The task — Leave out the pictures and reproduce all of the data exactly.

┌──

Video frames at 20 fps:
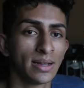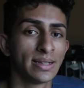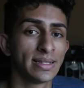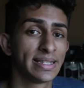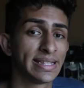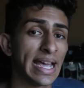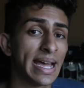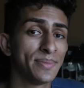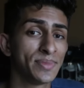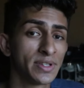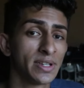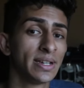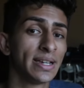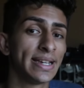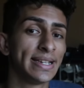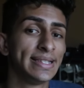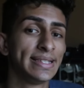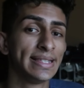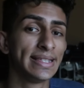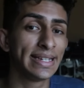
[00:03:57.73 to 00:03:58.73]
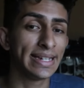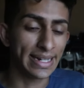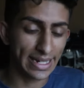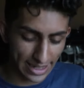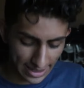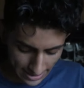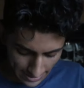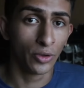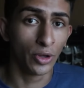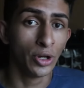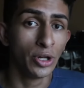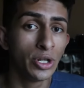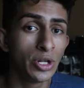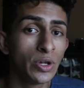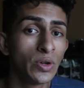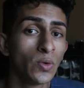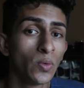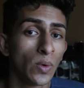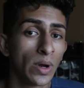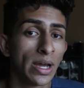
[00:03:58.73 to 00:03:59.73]
Samsung is leading the
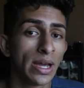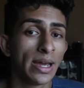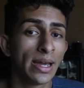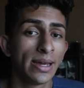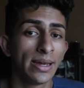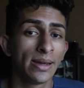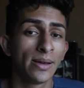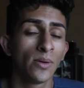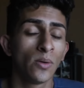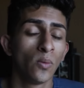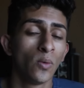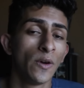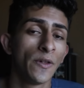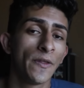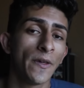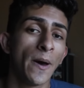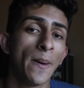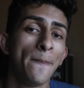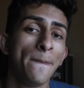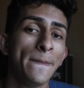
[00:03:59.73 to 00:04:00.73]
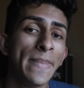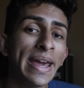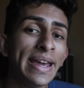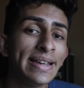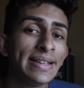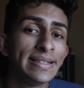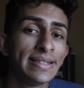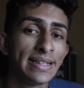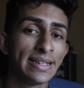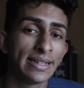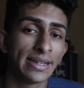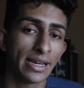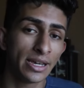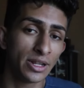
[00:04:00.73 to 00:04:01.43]
new way with amazing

└──

Result of this exercise —
Video frames at 20 fps:
[00:03:57.73 to 00:03:58.73]
[00:03:58.73 to 00:03:59.73]
Samsung is leading the
[00:03:59.73 to 00:04:00.73]
[00:04:00.73 to 00:04:01.43]
new way with amazing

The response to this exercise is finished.